Wie Familien und Betreuer zusammenfinden

Sind alle bisherigen Fragen geklärt und fühlst Du Dich gut vorbereitet auf Deine Tätigkeit in der Kinderbetreuung, fehlt nur noch eines: Kinder. Familien mit Betreuungsbedarf zu finden, ist jedoch nicht schwer. Klassische Wege wie das „Schwarze Brett“ im Supermarkt oder Kleinanzeigen in der Zeitung nutzen Familien heute allerdings immer seltener, denn hier gestaltet sich die Kontaktaufnahme etwas schwieriger. Besser kommen Portale an, bei denen Betreuer und Familien Profile anlegen und bereits wichtige Informationen über sich hinterlegen können. Der Vorteil: Schon vor der Kontaktaufnahme finden beide Parteien heraus, ob die Chemie stimmen könnte.

Frau arbeitet am Computer

Studenten und Familien finden über Online Portale leicht zueinander. (Quelle: janeb13 (CC0-Lizenz)/ pixabay.com)

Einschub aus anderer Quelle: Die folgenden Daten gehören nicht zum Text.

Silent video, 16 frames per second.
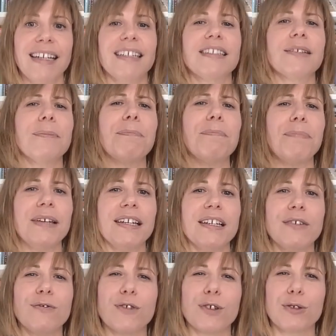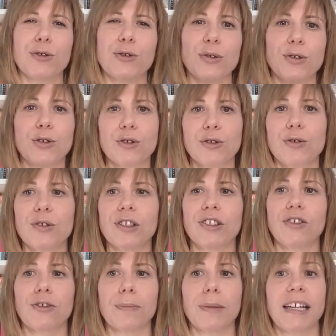It's a big virtual
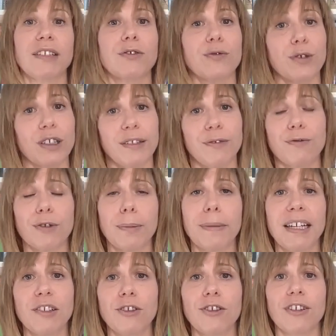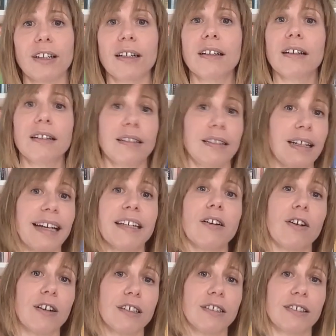storage space for information,
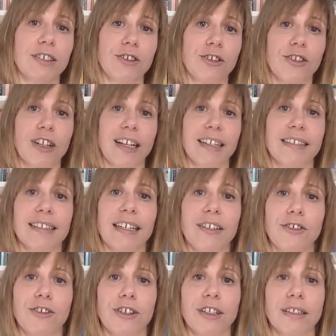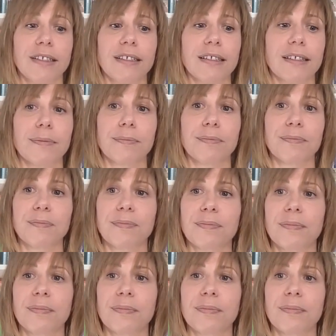like art digitizations.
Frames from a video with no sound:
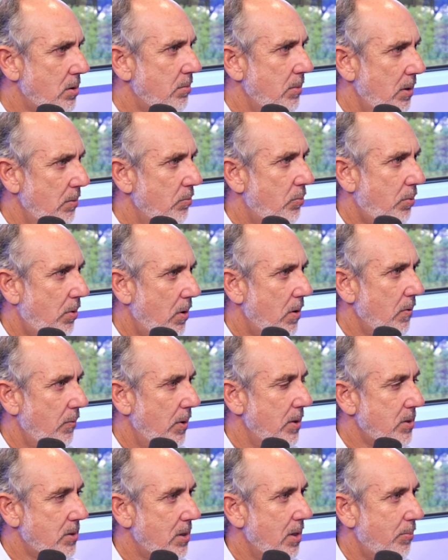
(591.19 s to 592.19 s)
I mean, part of
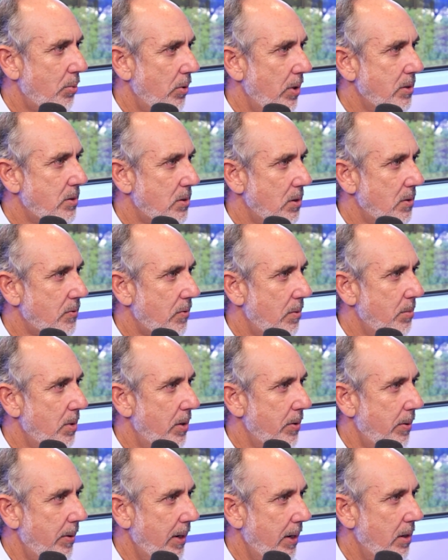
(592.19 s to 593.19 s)
what separates us from
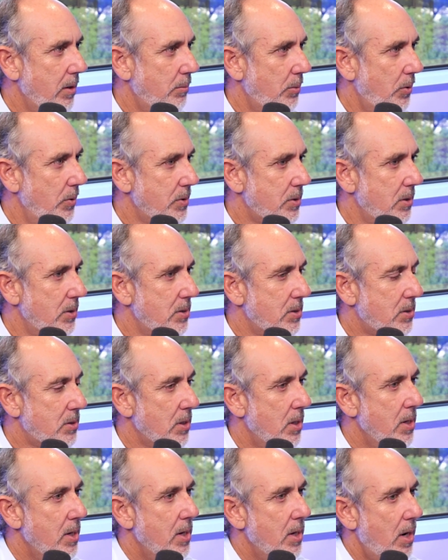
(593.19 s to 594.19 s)
other animals is
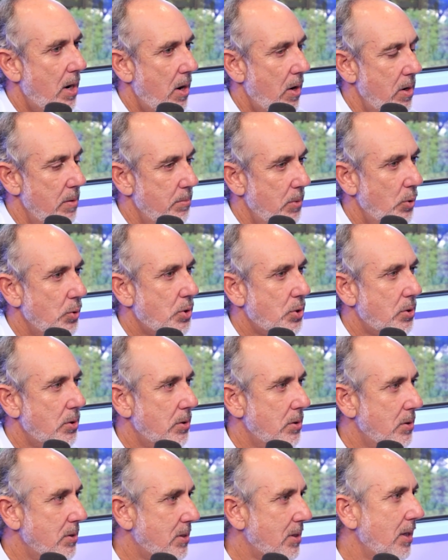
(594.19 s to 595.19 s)
our
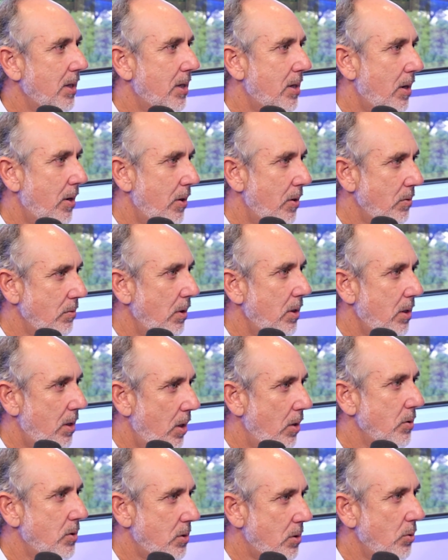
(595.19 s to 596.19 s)
emotions and
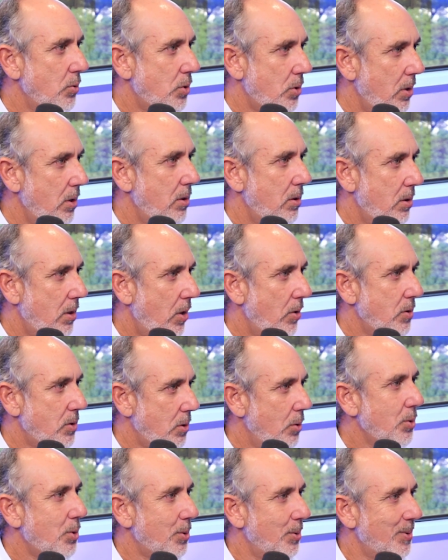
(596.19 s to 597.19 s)
our
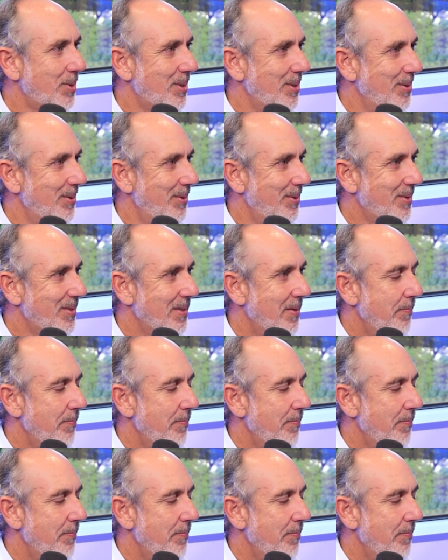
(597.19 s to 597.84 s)
social skills.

Moderne Plattformen bieten darüber hinaus weitere Funktionen, die auch die spätere Arbeit erleichtern. Bei Yoopies.de kümmert sich der Anbieter sowohl um die Bezahlung als auch um die Bereitstellung wichtiger Tools zu Zeiterfassung und -planung. Hier ist es möglich, Zeitpläne zu erstellen, die Familien einsehen können. Wer Kinder betreuen will, teilt direkt mit, wann er Zeit hat – und was er verdienen will. Langes Verhandeln und Ausloten fällt dementsprechend weg.

Scheint alles zu passen, beginnt die erste Testphase. Jetzt wirst Du die Kinder kennenlernen und mit ihren Eltern über alles Wichtige sprechen. Auch wird dann geklärt, welche Aufgaben Du übernehmen sollst. Musst Du die Kinder beispielsweise von der Schule oder aus dem Kindergarten abholen, verlangen die meisten Einrichtungen eine Vollmacht. Bevor Eltern diese erteilen und sich konkret für Dich entscheiden, wirst Du sicherlich einmal zum Probearbeiten kommen müssen. Das ist wichtig für alle Beteiligten, denn hier kristallisiert sich heraus, ob die Kinder und Du gut miteinander auskommen und ob deine Arbeit auch die Eltern zufriedenstellt.

Keine Schwarzarbeit! Anmelden muss sein

So erfüllend die Tätigkeit als Kinderbetreuungskraft auch sein mag: Ohne Bezahlung wirst Du das nicht machen wollen. Schließlich geht es darum, Deine Haushaltskasse aufzubessern. Auch eine Umfrage bestätigt das. Hier gaben 63 Prozent der befragten Studenten an, einen Nebenjob aufzunehmen, um Studium und Lebensunterhalt finanzieren zu können. Daher legst Du einen Stundenlohn fest, zu dem Du künftig arbeiten wirst.

Und auch wenn der Kinderbetreuungs-Job im privaten Umfeld stattfindet, ist er nicht frei von rechtlichen Vorgaben. Arbeitest Du regelmäßig für eine Familie, so wird diese zum Arbeitgeber und muss Dich als Arbeitskraft anmelden. Damit Deine BAföG Leistungen nicht gestrichen werden, darfst Du pro Jahr nicht mehr als 5.400 Euro verdienen. Das entspricht genau dem klassischen 450-Euro-Job. Damit auch rechtlich alles klappt, müssen die Eltern der betreuten Kinder eine Anmeldung bei der Minijob-Zentrale vornehmen. Das ist unkompliziert und auch auf deren Webseite möglich. Hier nach verdienst Du Dein Geld ganz regulär und legal.

Bleibt die Anmeldung aber aus und erhältst Du Deine Bezahlung praktisch „unter der Hand“, handelt es sich um Schwarzarbeit. Laut berlin.de könnten dann Bußgelder bis zu einer Höhe von 5.000 Euro auf den Plan treten. Um keinen Ärger zu riskieren, solltest Du daher stets auf eine Anmeldung bestehen.